Su propuesta se articula en torno a una idea de gastronomía 360 que se concreta en decisiones claras: leña como eje, pescados madurados, algún arroz fuera de carta, una carta viva con entrantes y sugerencias de mercado, continuidad del esmorzaret y una temporalidad definida, de marzo a octubre. No se trata solo de comer, sino de habitar el lugar. “Vienes a desconectar, a abrir la mente y a disfrutar”. La nueva etapa de Boga tiene fecha: 20 de marzo. El fuego vuelve a encenderse, no para repetir lo que fue, sino para seguir ardiendo desde otra mirada.

Mientras tanto, sus fundadores continúan desde otros formatos.
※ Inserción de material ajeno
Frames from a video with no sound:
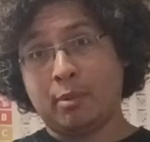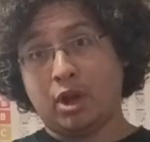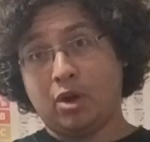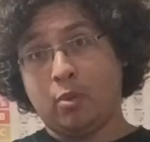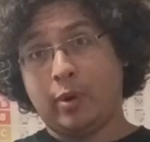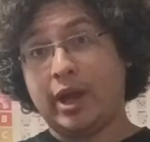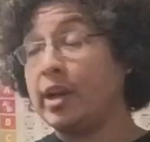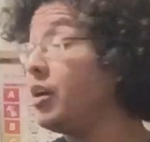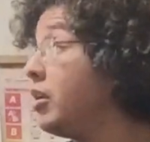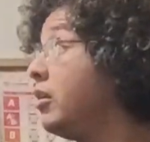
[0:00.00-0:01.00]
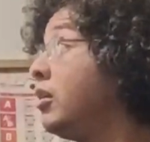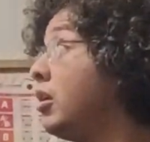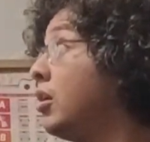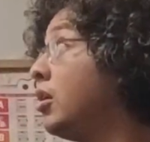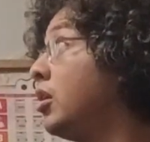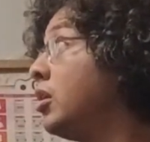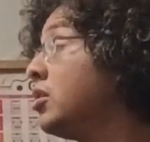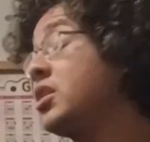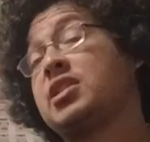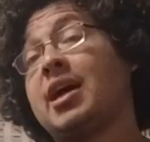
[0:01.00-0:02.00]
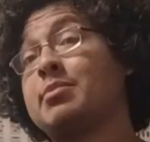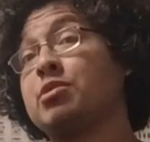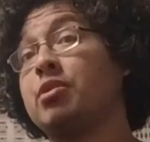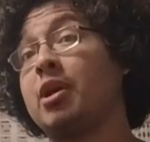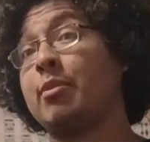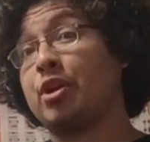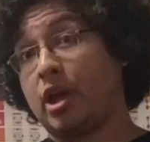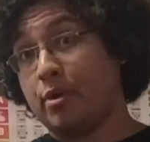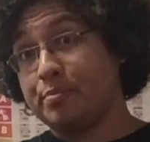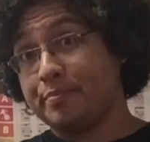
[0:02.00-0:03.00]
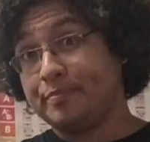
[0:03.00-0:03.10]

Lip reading: Blanco White is an absolute nightmare to count.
Miguel Ejarque prepara un Bar a vins en una casa de más de 150 años en la calle Alloza, en el centro de Castellón: fuego y leña, platillos con aroma de casa antigua, productores locales y un ritmo más pausado. “En Boga estaba todo el día en la brasa y no veía nada”. Ahora quiere cocinar y compartir, sin prisa, con un público menos estacional. Adriana Urdanoz, por su parte, ha llevado el foco al producto con Gertrudis, un obrador de ahumados donde desarrolla, entre otras elaboraciones, su mantequilla ahumada, ya presente en panaderías y restaurantes como Homo Panis. Un proyecto íntimo y técnico que apunta a algo mayor, aún en fermentación.

 

Boga ya no es un único lugar ni una única mesa. Es una constelación de proyectos que comparten una misma raíz: respeto por el producto, por el tiempo y por las personas que sostienen la cocina. Aquí, el fuego no se apagó. Se repartió. Y sigue encendido.